309739
A comparison of the “Fuzzy Dwyer” matching algorithm and a probabilistic matching algorithm for data linkage
Objective: To explore methods of data linkage using data from the Florida State Fire College registry and data from the Florida State Bureau of Workers Compensation from 2005-2012.
Methods: A roster of active firefighters was obtained from the Florida State Fire College Department of Insurance and Continuing Education (FC-DICE). Data were linked to claims from the Florida State Bureau of Workers Compensation. The Fuzzy Dwyer matching algorithm was employed, which made three assumptions about the data: 1) SSNs contain data errors, 2) first and last name contain inconsistencies, and 3) first and last name fields may be transposed. SSNs from FC-DICE were mutated to every possible single and consecutive two-point mutation and matched to SSNs from Workers Compensation data. Matches were confirmed by first and last name using the Jaro-Winkler distance measure with a threshold of 0.80. This method was compared to a probabilistic matching algorithm that first matches directly on SSN and then to first and last name using weighted probabilities.
Results: Compared to the probabilistic matching algorithm, the Fuzzy Dwyer method matched more records and had higher fidelity.
Conclusion: As public health researchers rely more on big data for research, the development of reliable, high-fidelity data linkage algorithms has become increasingly important.
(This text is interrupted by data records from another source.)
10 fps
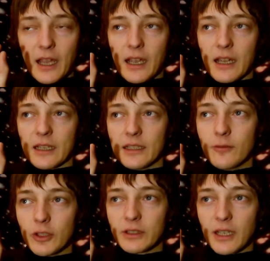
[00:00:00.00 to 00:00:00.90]
А, и
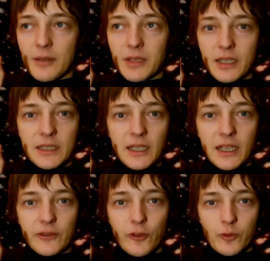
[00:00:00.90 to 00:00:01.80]
вот камера
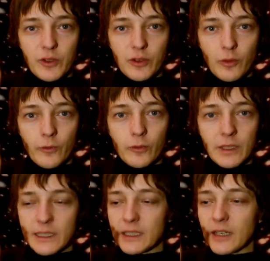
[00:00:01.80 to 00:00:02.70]
теряет фокусировку,
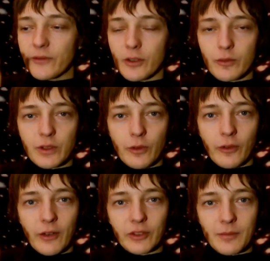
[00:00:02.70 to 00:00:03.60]
если там
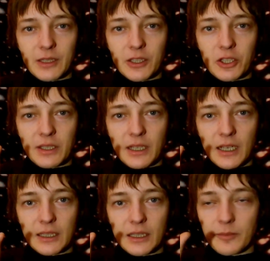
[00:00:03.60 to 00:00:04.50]
фокусировка
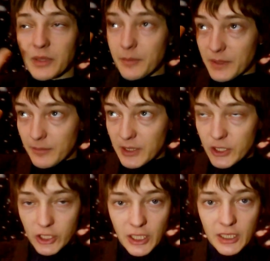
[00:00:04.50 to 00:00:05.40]
автоматическая, это при
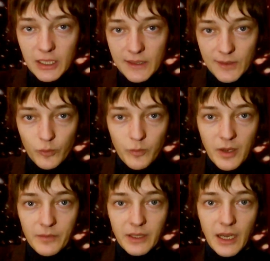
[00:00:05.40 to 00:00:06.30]
приближении
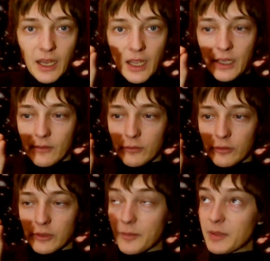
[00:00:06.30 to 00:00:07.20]
зумом, да,
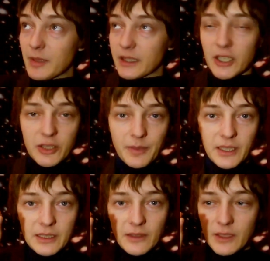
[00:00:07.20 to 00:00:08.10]
например, та же
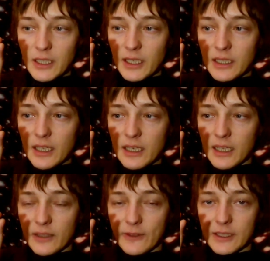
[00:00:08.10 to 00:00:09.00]
планета Венера
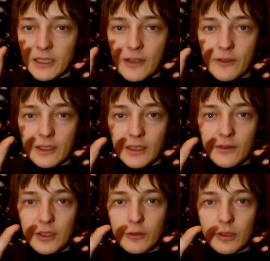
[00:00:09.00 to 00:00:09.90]
яркая на фотографиях, на
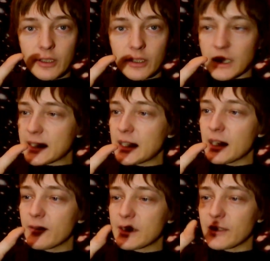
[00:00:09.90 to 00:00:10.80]
видео
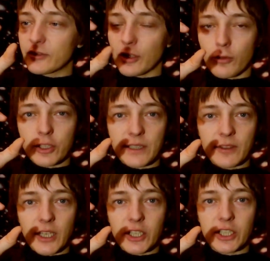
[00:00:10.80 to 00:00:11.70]
растягивается в такой
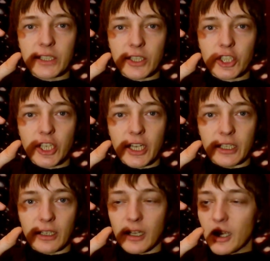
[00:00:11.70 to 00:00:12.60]
светящийся
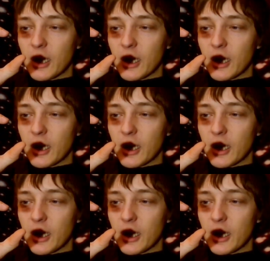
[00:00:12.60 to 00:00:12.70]
шарик –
Fuzzy matching algorithms are less labor intensive, have a higher hit rate, and provide higher fidelity matches than probabilistic methods.
Learning Areas:
Biostatistics, economicsEpidemiology
Occupational health and safety
Other professions or practice related to public health
Learning Objectives:
Discuss key problems with linking data between data sources.
Describe methods for data linkage.
Conduct data linkage using fuzzy and probabilistic methods.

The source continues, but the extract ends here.